2014 yılı Mayıs ayının 13ünde, Manisa’nın Soma ilçesinde bir madende bir yangın çıktı ve bu yangın hepimizi yaktı. “Milli yas ilan edildi, edilecek” safsatası gölgesinde tüm Türkiye yas tuttu.

Ama en büyük acıyı, en ağır yası elbette Soma ve Somalılar hissetti. Senin, hayatlarının renklerini paylaşmanı istediğimiz başka “Toprak”lar babalarını, gençler kızlar aşık olduğu delikanlıları, eşler kocalarını, analar evlatlarını ve tam 301 tane işçi, hayatlarını kaybettiler.
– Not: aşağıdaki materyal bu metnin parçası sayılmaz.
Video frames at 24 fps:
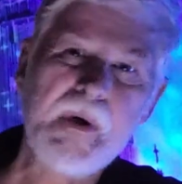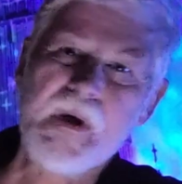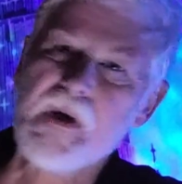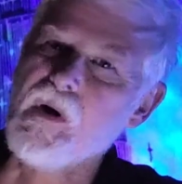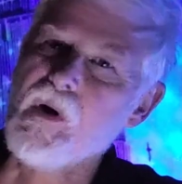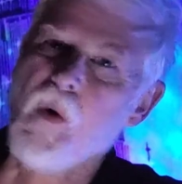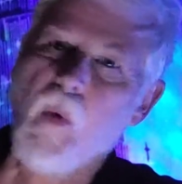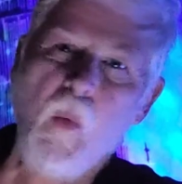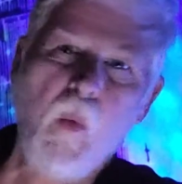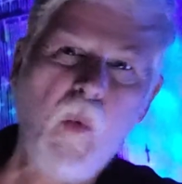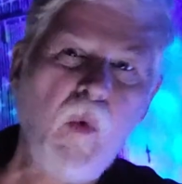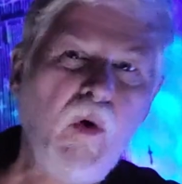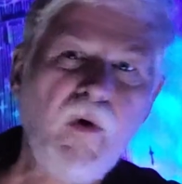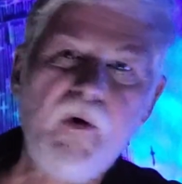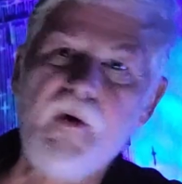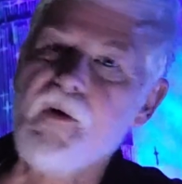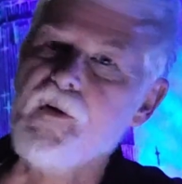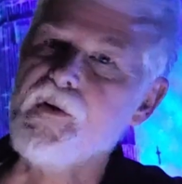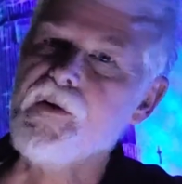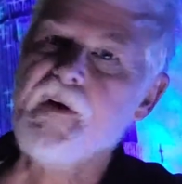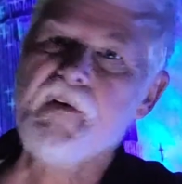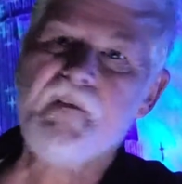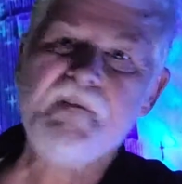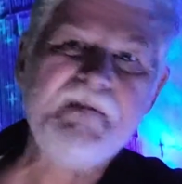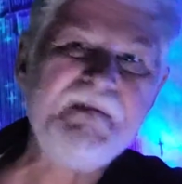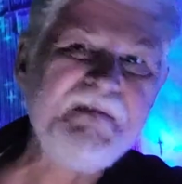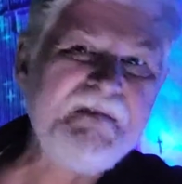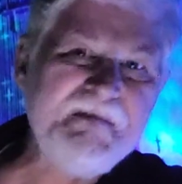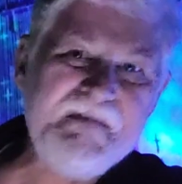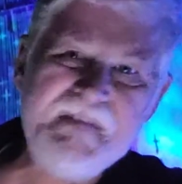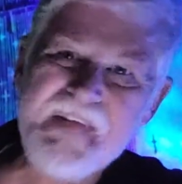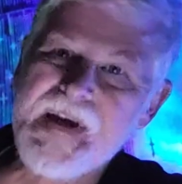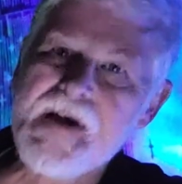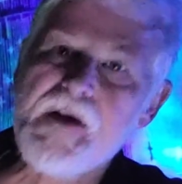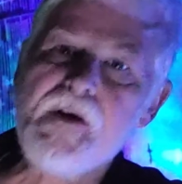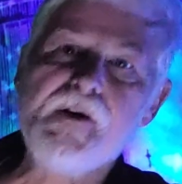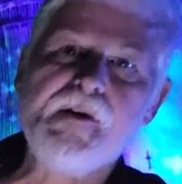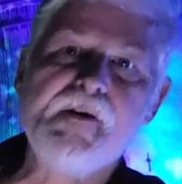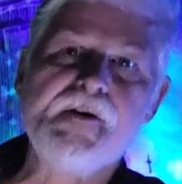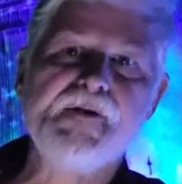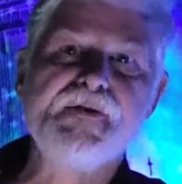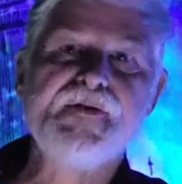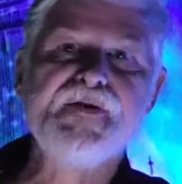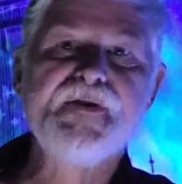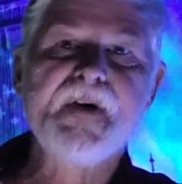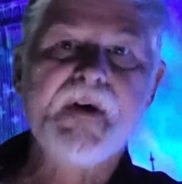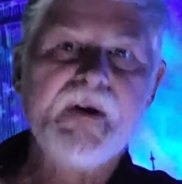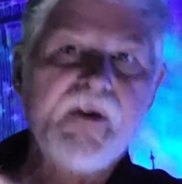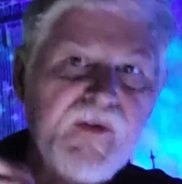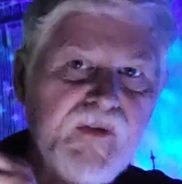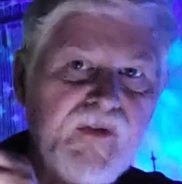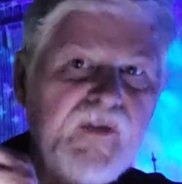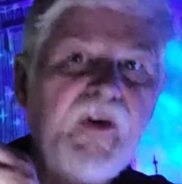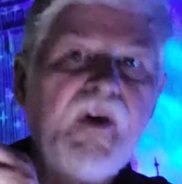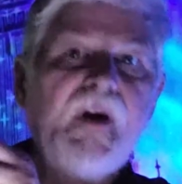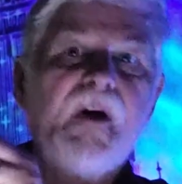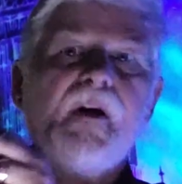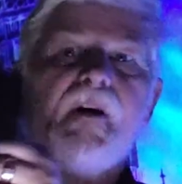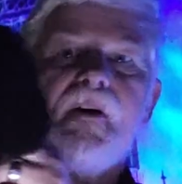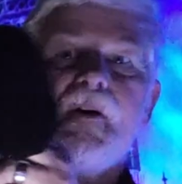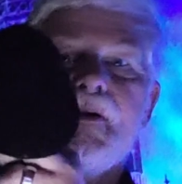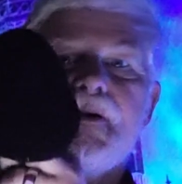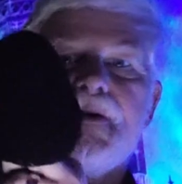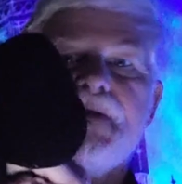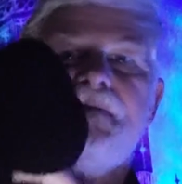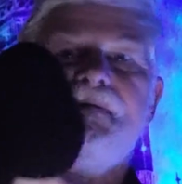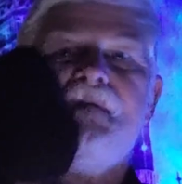be a world of fears and tears,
Boğularak can verdi çoğu. 2014 yılında Türkiye’nin başbakanı olan adam çıktı, bu işin fıtratında ölüm var dedi. Utanmadan 1870 İngiltere’sini örnek gösterdi. Çalışma bakanı çıktı kusurumuz yok dedi… Yas tutan şehirde insanlara tekme atan, tokat atan, gösteri yaptı diye su sıkan, gaz atan bir devlet gördük…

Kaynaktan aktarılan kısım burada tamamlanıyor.